In its depth, this novel is superficial. If you want to read it to be tickled, there will be certain joys awaiting you. Until now, Blakley-Cartwright has focused on young adult fiction. Here, she aims at adult readers with the story of Sadie and Alice who have been friends since childhood and in their early twenties struggle to live out their sexual whims.

Sadie is the daughter of Celine, a professor of lesbian feminism in San Francisco, and in response to her mother's unconventionality she has a very conventional attitude about sex. She struggles to do the deed with her geeky boyfriend at 23. Alice and Celine, on the other hand, fall in love and are at a loss. Due to the predictability of the story, one is rarely surprised; what afforded me a lot of pleasure, though, is the manner in which Sadie became prissy and prudish, a shrinking violet. Probably not unlike the modern phenomenon of the naughty sons of reverends.

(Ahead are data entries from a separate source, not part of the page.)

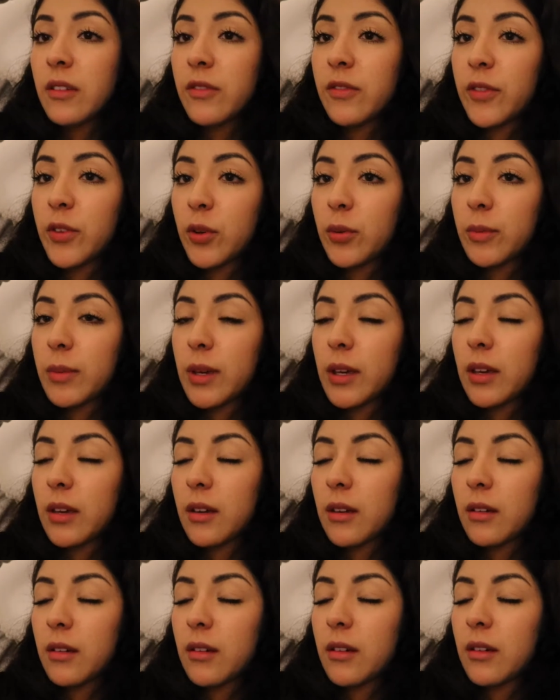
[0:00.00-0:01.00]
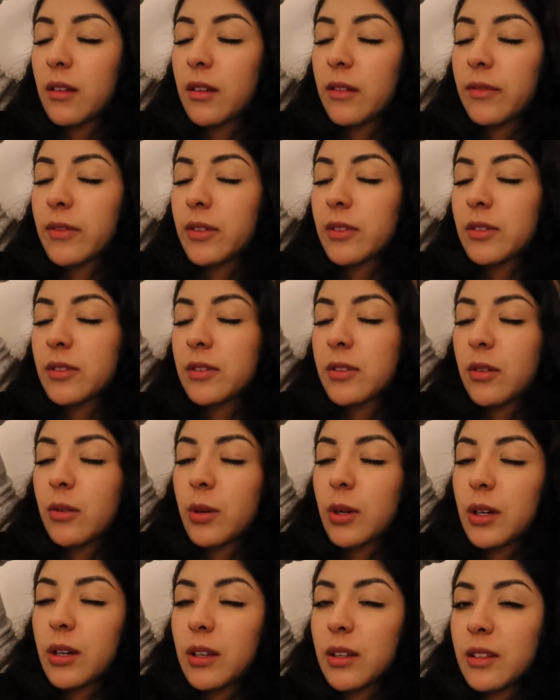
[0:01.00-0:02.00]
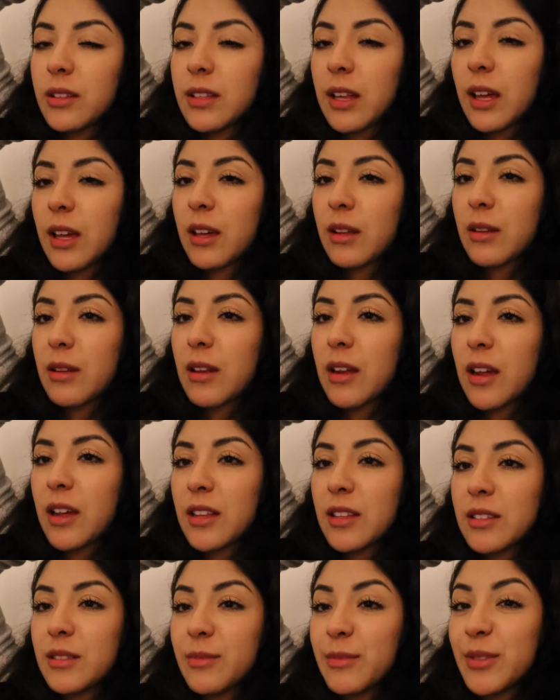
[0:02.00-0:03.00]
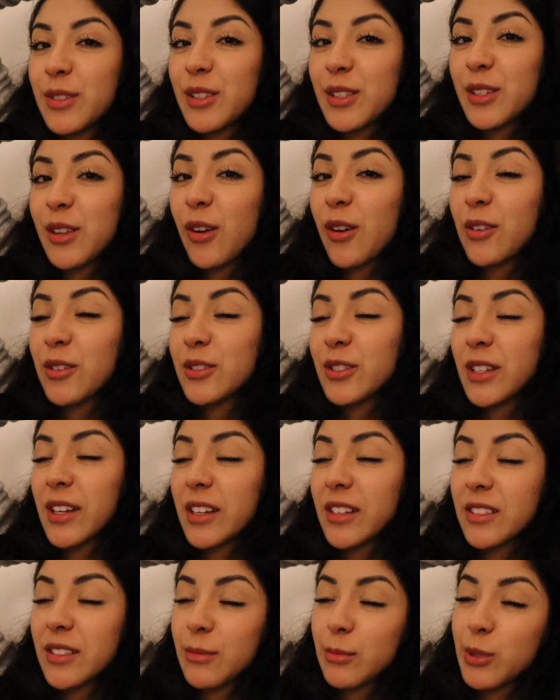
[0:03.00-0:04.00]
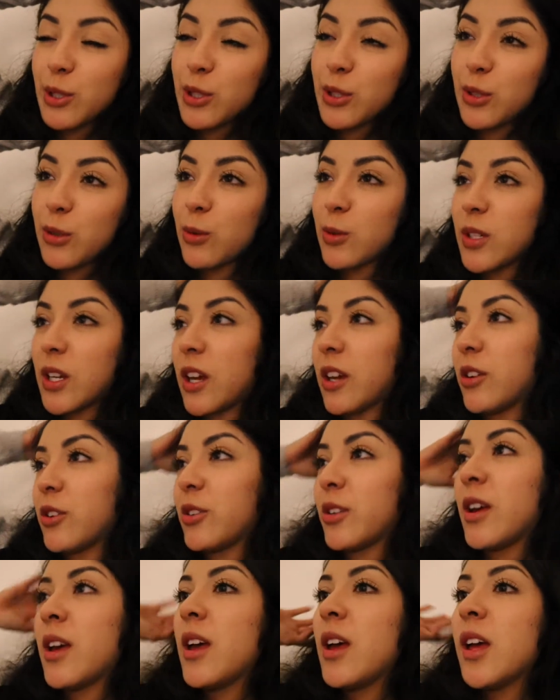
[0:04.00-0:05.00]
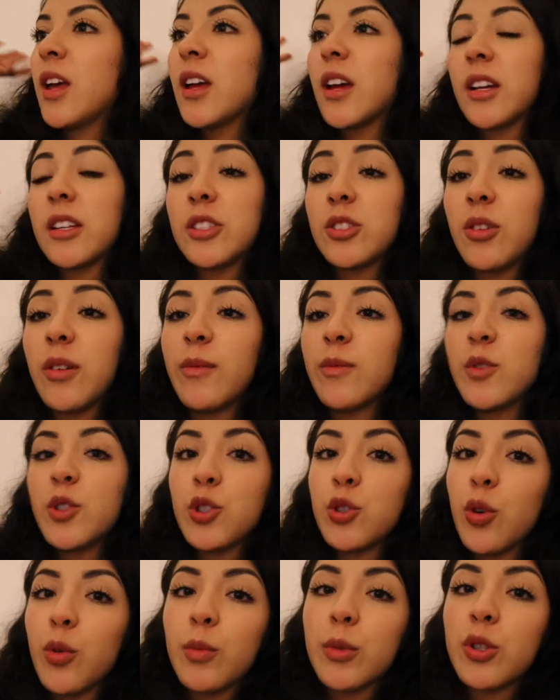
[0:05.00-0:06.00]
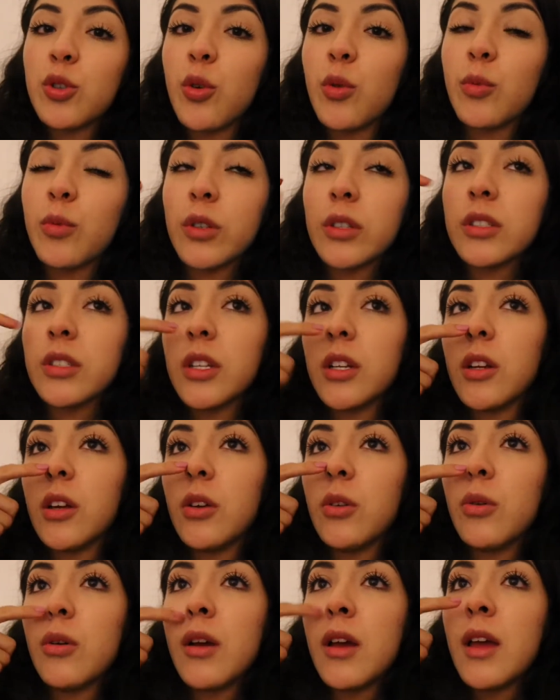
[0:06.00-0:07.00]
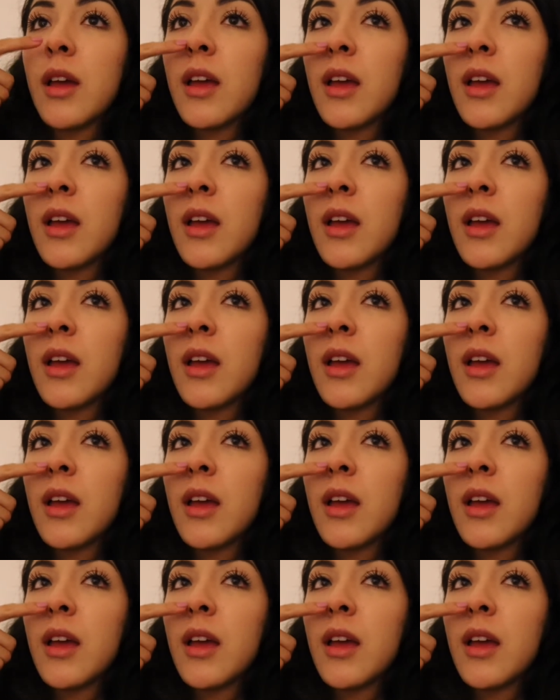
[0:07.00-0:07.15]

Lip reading: filming. Oh, that feels so good. Get a nice massage, guys. I'm so tired. I still have so much homework to do.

Alice Sadie Celine by Sarah Blakley-Cartwright was published by Simon & Schuster and costs R574 at Exclusive Books.


I bought this book because I read an interview with the author in which she said a novel is good based on the quality of the writing. Measured by that metric, I have bad news. It's not a good book. It has a nice story about a woman who inherits a house, argues with her sister, deals with raging midlife hormones and keeps her old childhood lover at bay. And finds herself, if you understand what I mean. But good writing it is not, let's be honest. One of those books that warrants little more than a quick browse.

Welcome Home, Stranger by Kate Christensen was published by HarperCollins and costs R621 at Exclusive Books.